Keypoints
- Researchers used unmodified, publicly available LLMs, multimodal, and text-to-speech models to simulate realistic attacker capabilities.
- Targeted deepfakes (audio/video) are predicted to be a primary malicious AI use, enabling executive impersonation with short training clips.
- AI lowers the cost and technical barrier for influence operations, including cloning websites and producing fake media outlets.
- Generative models can alter source code to help malware evade detection, though maintaining functionality after obfuscation is difficult.
- Multimodal AI can analyze public imagery for reconnaissance (e.g., identifying facilities or industrial assets), but needs human analysis to produce actionable intelligence.
- Creating believable spoofs and bypassing live-consent protections remain practical challenges requiring human-in-the-loop or additional techniques.
- Organizations should treat executive likenesses, website branding, and public imagery as part of the attack surface and prepare for stealthier AI-enabled threats.
MITRE Techniques
- [T1566] Phishing – Deepfakes and cloned media were used to craft social-engineering content for influence operations: ‘Deepfakes can be generated to impersonate executives using open-source tools…’
- [T1027] Obfuscated Files or Information – Generative AI was used to modify source code to evade detection, increasing obfuscation: ‘Generative AI can help malware evade detection by altering source code, though maintaining functionality post-obfuscation remains a challenge.’
- [T1595] Active Scanning – Multimodal models assisted reconnaissance by processing public imagery to locate vulnerable or sensitive facilities: ‘Multimodal AI can process public imagery for reconnaissance purposes…’
- [T1204] User Execution – AI-created audio/video deepfakes and spoofed websites are intended to induce victims to act (e.g., follow instructions or click links): ‘AI-generated audio and video can enhance social engineering campaigns.’

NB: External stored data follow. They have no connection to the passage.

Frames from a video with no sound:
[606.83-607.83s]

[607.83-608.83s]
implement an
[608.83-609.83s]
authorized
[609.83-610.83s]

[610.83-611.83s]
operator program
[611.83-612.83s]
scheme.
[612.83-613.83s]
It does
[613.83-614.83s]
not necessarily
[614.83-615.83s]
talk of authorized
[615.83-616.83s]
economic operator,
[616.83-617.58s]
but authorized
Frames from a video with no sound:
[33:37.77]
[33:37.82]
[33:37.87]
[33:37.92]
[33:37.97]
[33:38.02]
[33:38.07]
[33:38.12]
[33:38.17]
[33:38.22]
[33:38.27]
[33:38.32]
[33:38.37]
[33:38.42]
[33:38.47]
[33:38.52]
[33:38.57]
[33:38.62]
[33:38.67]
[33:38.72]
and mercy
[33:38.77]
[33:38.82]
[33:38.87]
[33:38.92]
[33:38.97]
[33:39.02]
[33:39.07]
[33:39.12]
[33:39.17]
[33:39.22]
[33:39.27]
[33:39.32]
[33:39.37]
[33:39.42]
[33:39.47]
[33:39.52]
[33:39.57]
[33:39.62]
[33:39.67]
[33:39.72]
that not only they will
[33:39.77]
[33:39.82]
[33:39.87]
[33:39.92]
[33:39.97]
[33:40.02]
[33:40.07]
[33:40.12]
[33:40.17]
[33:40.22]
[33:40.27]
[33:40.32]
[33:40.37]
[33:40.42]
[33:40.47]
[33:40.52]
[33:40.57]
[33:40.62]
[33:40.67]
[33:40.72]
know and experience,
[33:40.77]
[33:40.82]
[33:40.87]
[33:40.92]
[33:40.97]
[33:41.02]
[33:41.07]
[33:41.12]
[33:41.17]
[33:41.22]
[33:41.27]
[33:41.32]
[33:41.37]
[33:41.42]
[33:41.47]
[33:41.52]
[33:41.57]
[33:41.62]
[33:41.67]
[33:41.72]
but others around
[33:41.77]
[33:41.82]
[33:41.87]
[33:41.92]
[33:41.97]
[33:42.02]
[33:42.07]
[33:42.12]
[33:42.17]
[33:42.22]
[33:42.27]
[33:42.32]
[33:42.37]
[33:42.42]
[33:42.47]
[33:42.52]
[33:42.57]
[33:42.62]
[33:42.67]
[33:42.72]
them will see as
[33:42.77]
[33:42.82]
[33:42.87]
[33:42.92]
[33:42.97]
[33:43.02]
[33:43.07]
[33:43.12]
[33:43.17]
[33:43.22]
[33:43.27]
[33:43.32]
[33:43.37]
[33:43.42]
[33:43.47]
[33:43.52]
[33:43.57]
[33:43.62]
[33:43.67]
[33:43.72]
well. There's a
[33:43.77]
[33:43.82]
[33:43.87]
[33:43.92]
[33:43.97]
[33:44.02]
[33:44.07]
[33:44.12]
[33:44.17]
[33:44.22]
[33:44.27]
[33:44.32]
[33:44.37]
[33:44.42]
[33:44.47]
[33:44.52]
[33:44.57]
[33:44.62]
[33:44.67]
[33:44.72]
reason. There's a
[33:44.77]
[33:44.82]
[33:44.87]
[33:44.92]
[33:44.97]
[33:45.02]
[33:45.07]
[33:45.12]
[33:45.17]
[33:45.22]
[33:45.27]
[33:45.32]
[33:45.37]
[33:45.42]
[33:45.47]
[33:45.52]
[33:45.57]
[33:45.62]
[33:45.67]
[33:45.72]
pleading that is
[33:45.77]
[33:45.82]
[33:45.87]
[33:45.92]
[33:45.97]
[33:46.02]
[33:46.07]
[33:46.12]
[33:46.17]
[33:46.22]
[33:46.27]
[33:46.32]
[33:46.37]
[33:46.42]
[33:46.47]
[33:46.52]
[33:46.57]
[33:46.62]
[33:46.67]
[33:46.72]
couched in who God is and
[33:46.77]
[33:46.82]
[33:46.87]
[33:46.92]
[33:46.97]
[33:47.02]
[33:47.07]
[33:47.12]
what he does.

- [T1497] Virtualization/Sandbox Evasion – The report anticipates self-augmenting malware that adapts to avoid detection and sandboxing, requiring stealthier detection methods: ‘…self-augmenting malware that evades detection, necessitating stealthier detection methods.’
Indicators of Compromise
- [URL] Report download – https://go.recordedfuture.com/hubfs/reports/cta-2024-0319.pdf (report PDF describing experiments)
- [Domain] Source / analysis pages – recordedfuture.com, go.recordedfuture.com
- [File name] Example media/assets referenced – unnamed_4.png, insikt_group_logo_updated_3_300x48_b5390f4ff2.png
Recorded Future’s Insikt Group conducted hands-on experiments using unmodified off-the-shelf LLMs, multimodal image models, and text-to-speech systems to simulate what realistically available attacker resources could achieve. They demonstrated that deepfake creation workflows can produce convincing executive impersonations with under one minute of target audio/video for model training, while open-source tools already lower the barrier for producing both audio and video fakes. These capabilities enable more convincing social-engineering artifacts (calls, clips, and spoofed media) that attackers can pair with cloned websites and fabricated outlets for influence operations.
On the malware side, researchers used generative models to automatically transform source code to attempt detection evasion, illustrating how AI-assisted obfuscation can complicate signature and heuristic detection though it often breaks functionality and thus requires iterative human refinement. They also evaluated multimodal pipelines that analyze public imagery to locate assets or industrial sites, showing AI can accelerate reconnaissance (e.g., identifying likely targets or facility layouts) but typically needs human analysis to convert results into precise operational plans. Across cases, successful attacks frequently relied on human-in-the-loop steps—either to polish spoofed content for believability or to validate obfuscated malware—while technical obstacles like live-consent bypasses and post-obfuscation stability remain nontrivial.
Defensive implications include treating executive likenesses, website branding, and publicly posted imagery as exploitable attack surface, preparing detection strategies for adaptive/self-augmenting malware behavior, and accounting for lower-cost, higher-fidelity influence capabilities enabled by widely available generative tools.